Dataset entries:
+++++

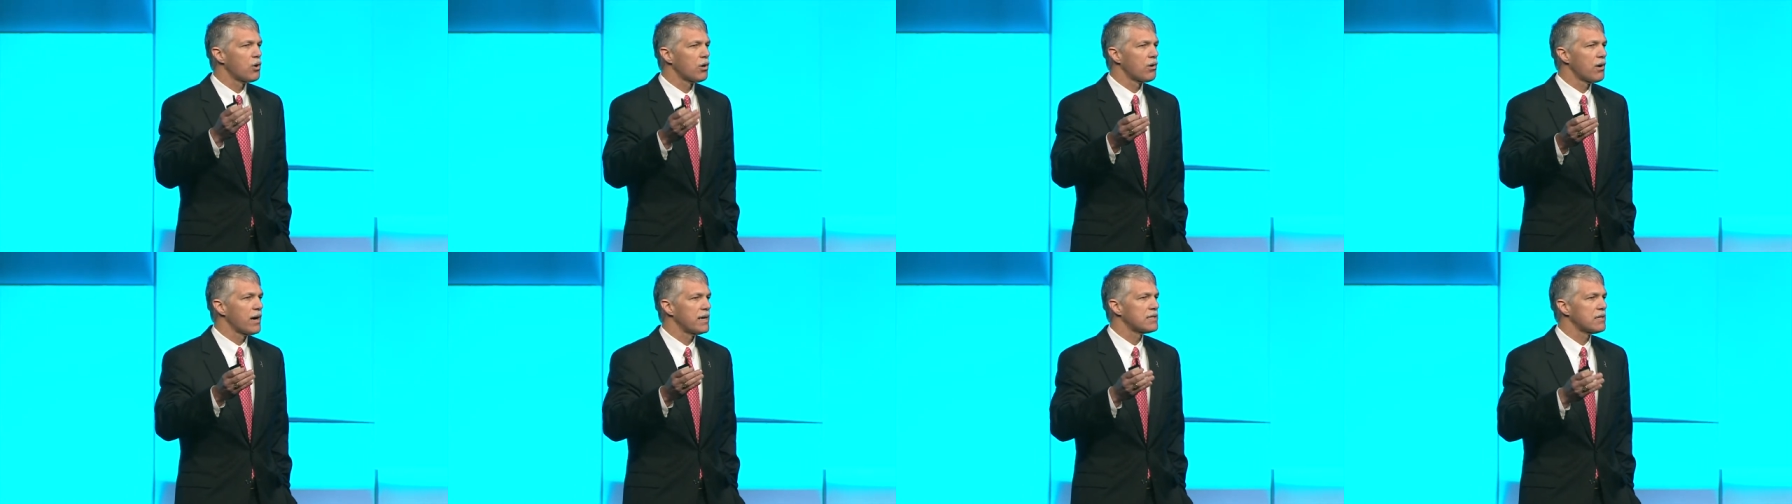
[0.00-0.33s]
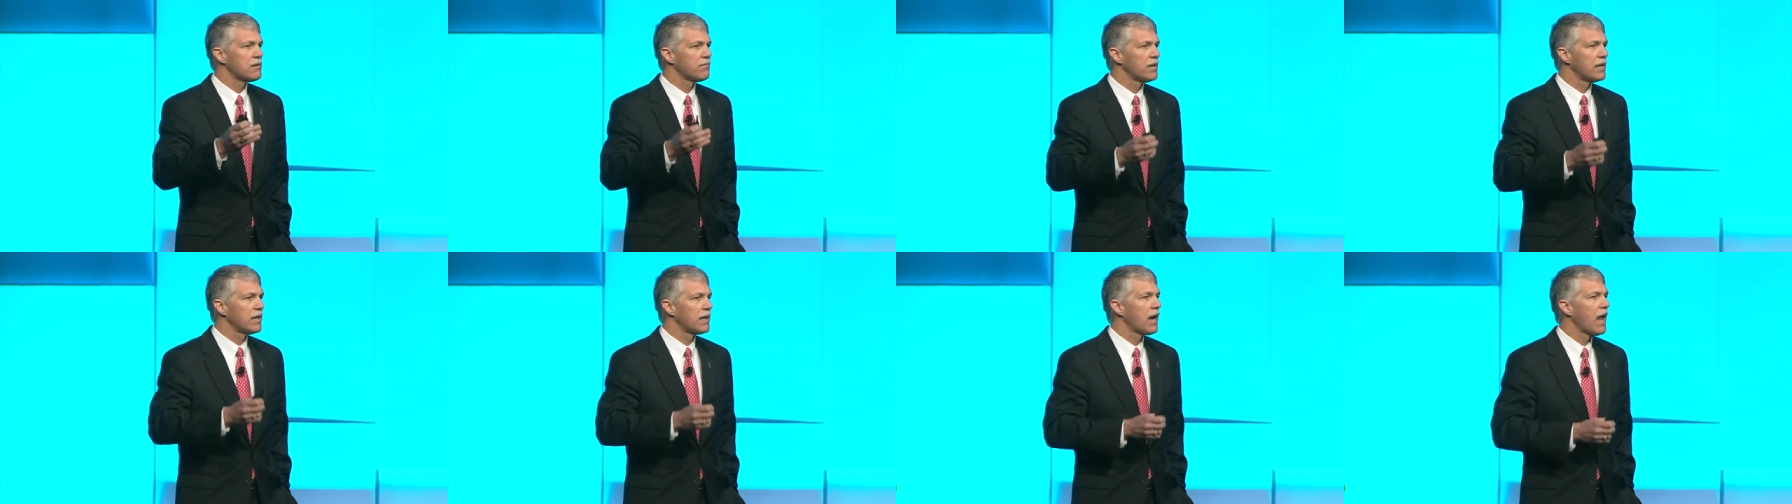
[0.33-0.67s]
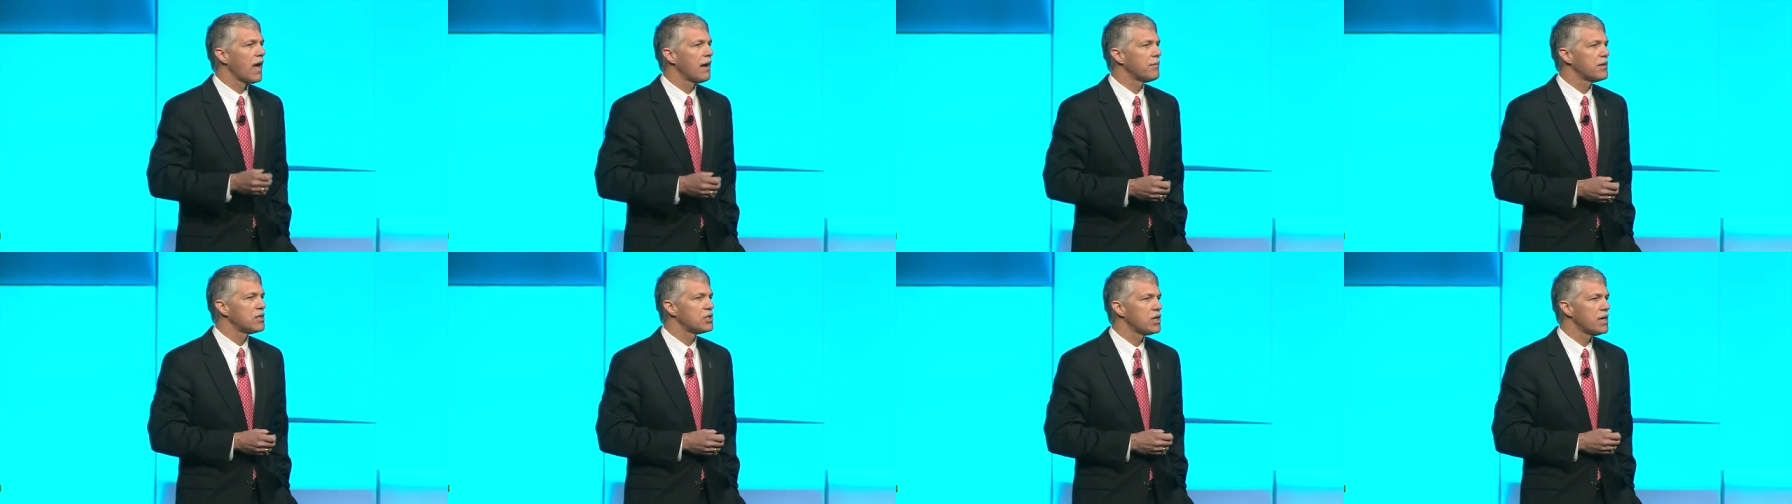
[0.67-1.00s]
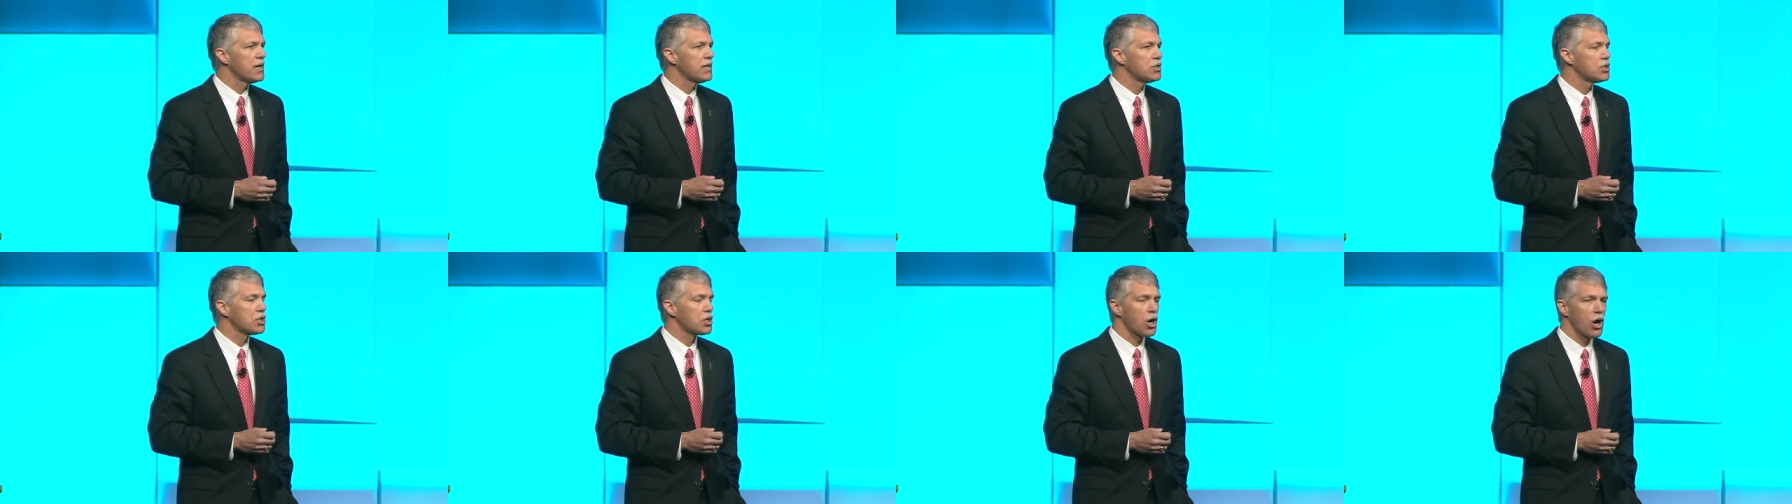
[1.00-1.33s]
aggressively climate
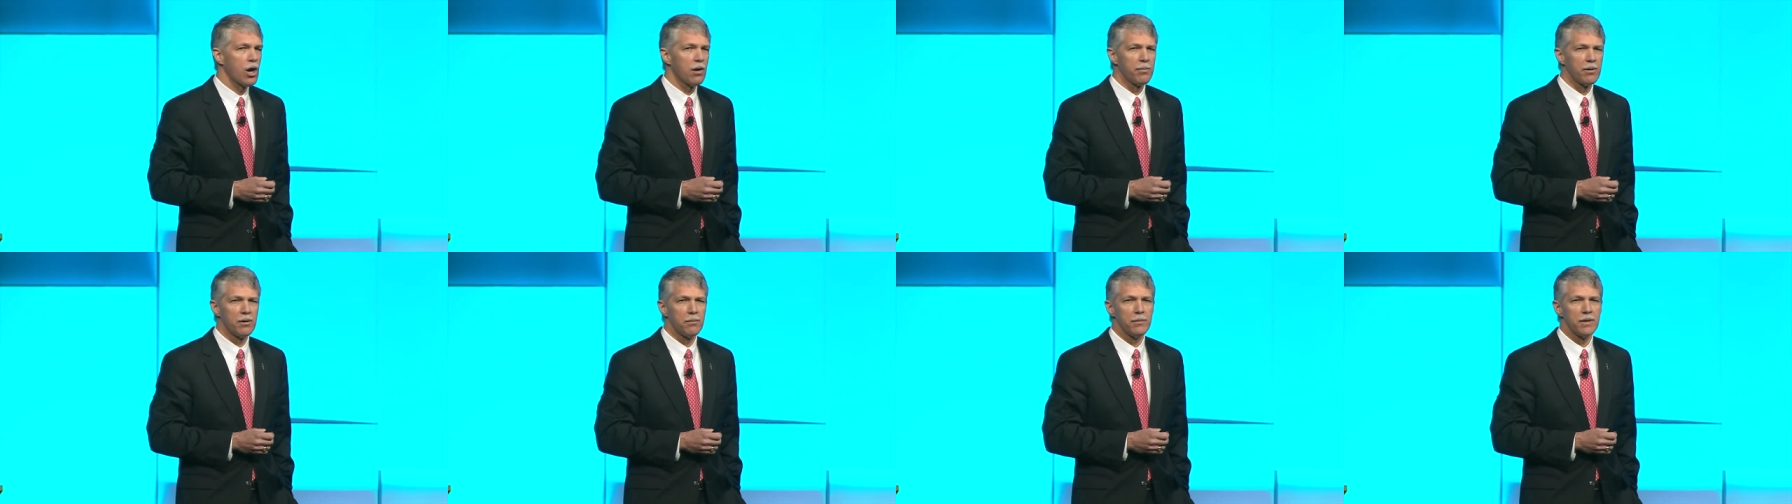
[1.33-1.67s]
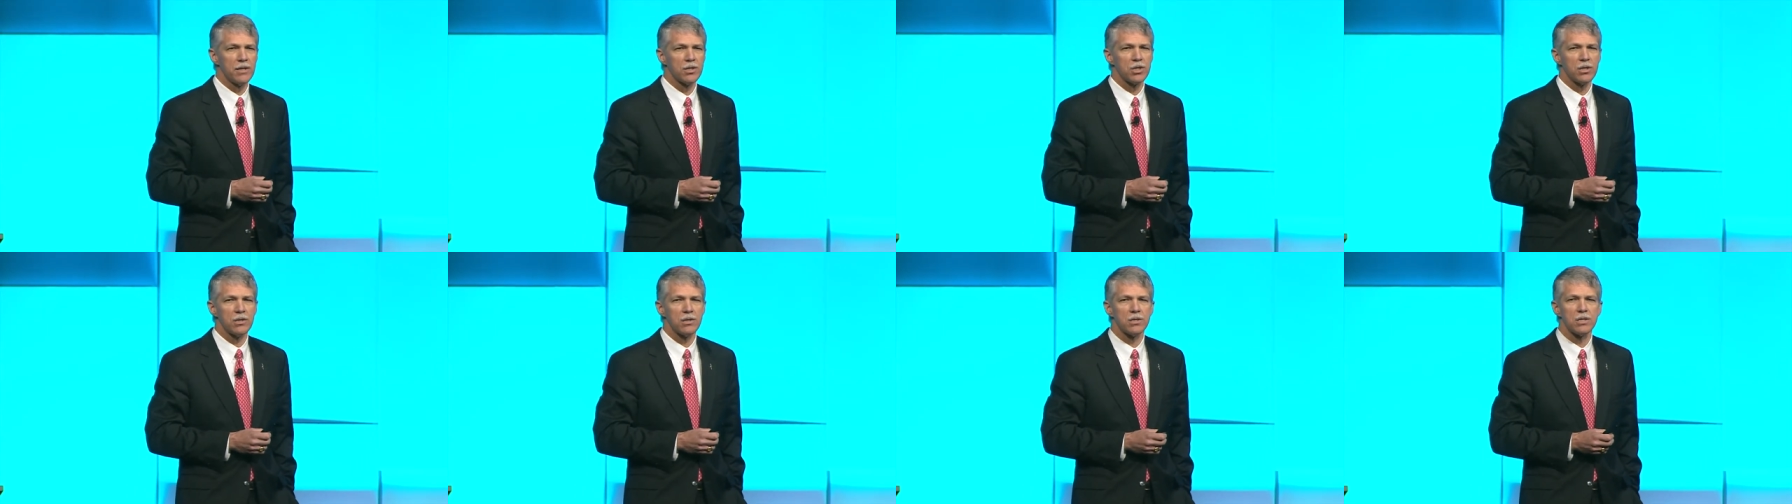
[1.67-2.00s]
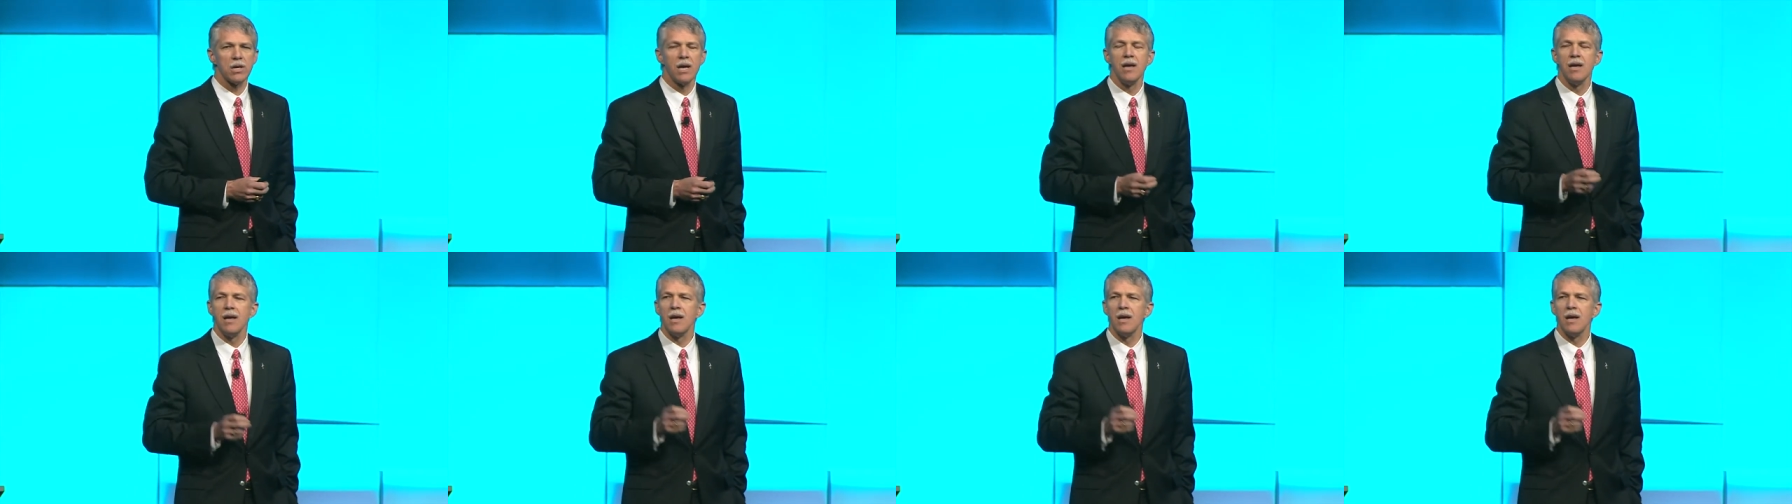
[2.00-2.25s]
change and carbon emissions.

+++++

TRY IT: Beginning with the line where "[0.33-0.67s]" appears, transcribe the records above word for word through their last line, and include no pictures.

TASK OUTPUT:
[0.33-0.67s]
[0.67-1.00s]
[1.00-1.33s]
aggressively climate
[1.33-1.67s]
[1.67-2.00s]
[2.00-2.25s]
change and carbon emissions.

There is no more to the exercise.